GOAL OF THE EXERCISE -> Your answer should consist of each line from the data below that contains "Video".
%%
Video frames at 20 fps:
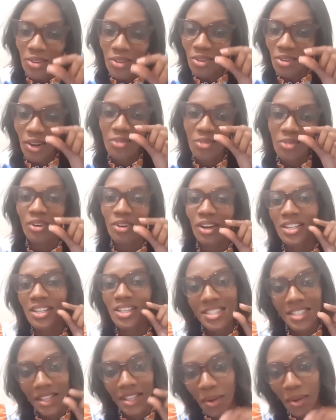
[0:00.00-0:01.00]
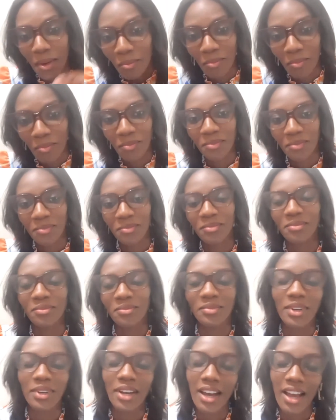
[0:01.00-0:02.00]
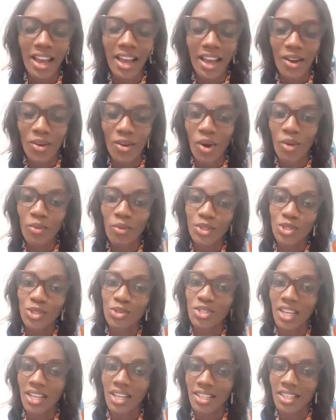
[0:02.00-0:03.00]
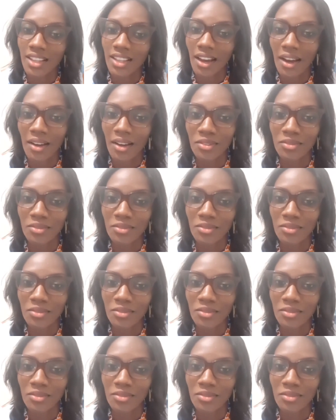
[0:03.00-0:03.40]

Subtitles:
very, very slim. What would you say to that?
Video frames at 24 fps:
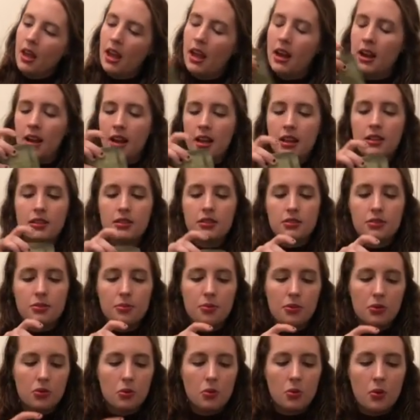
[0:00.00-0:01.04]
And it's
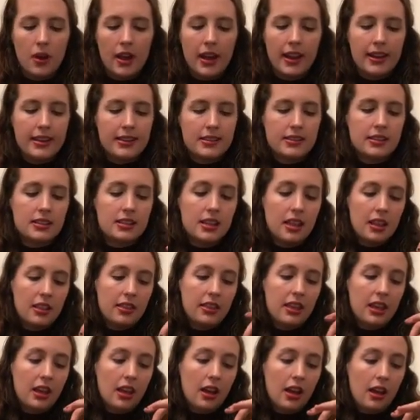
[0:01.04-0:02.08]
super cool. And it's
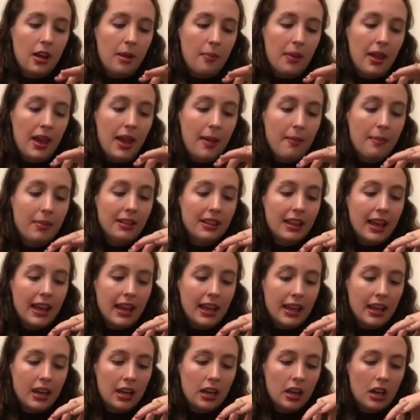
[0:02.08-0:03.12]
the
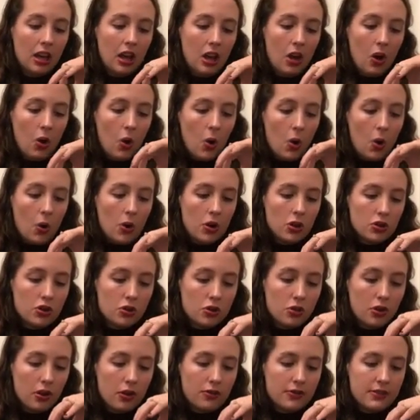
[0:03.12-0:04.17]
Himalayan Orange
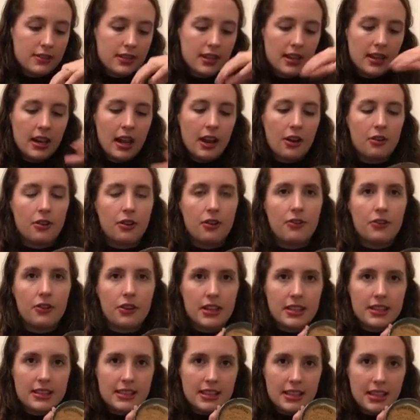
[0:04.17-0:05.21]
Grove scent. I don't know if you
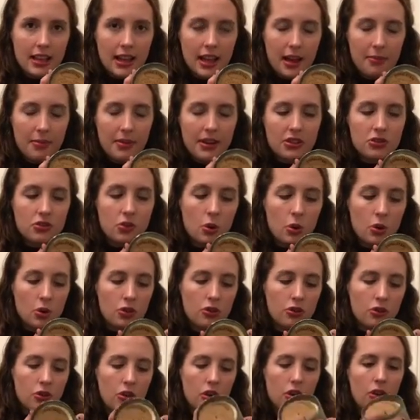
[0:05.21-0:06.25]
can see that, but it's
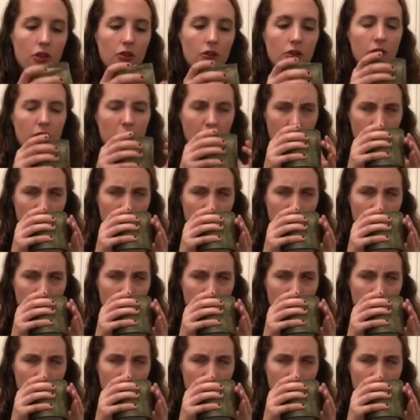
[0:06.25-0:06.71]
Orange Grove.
%%
OUTPUT ->
Video frames at 20 fps:
Video frames at 24 fps:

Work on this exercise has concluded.